Universal Robots snags 20 Rethink refugees after bot maker goes belly up
A mind is a terrible thing to waste, they say, and in the aftermath of Rethink Robotics shutting down last month there were plenty of good minds looking avoid that fate. Fortunately Universal Robots has picked up 20 of the engineers and others who contributed to Rethink’s well-liked but ultimately ill-fated Baxter and Sawyer robots.
Rethink was an early entrant into the collaborative robotics space, and the two-handed Baxter and its one-handed successor Sawyer, with their animated eyes and smooth, safe movements, became exemplars of a co-robotic future that never really arrived.
Universal Robots, on the other hand, is an enormous company that’s been around for much longer, manufacturing and supporting a number of popular industrial and collaborative robots all over the world.
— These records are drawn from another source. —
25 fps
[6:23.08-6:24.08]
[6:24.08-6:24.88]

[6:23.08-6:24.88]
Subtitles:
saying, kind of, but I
It was purchased by Teradyne for $350 million in 2015, but is still operating more or less on its own — sounds like it was a UR decision to pick up the Rethink employees. The company will also take over Rethink’s Boston headquarters, but won’t be picking up any of the company’s IP or inventory.
Rethink’s focus was on small scale custom operations: a small business that could semi-automate itself by having a Sawyer perform some monotonous manual labor like packing boxes or aligning parts on the conveyor belt. That meant a necessity not just for safety and agility but the ability to be quickly retrained on the fly by someone other than a trained roboticist. The innovation of having a “face” may seem farcical in some ways but if humans and robots are to work together nonverbal communication is critical and that’s one way to do it.
All this is just to say that the people in Rethink were working on, and solving, serious problems in robotics, and the company closing its doors doesn’t change that. So it’s nice to see that at least some (there were around a hundred employees at Rethink) will be able to continue in their pursuit of those problems.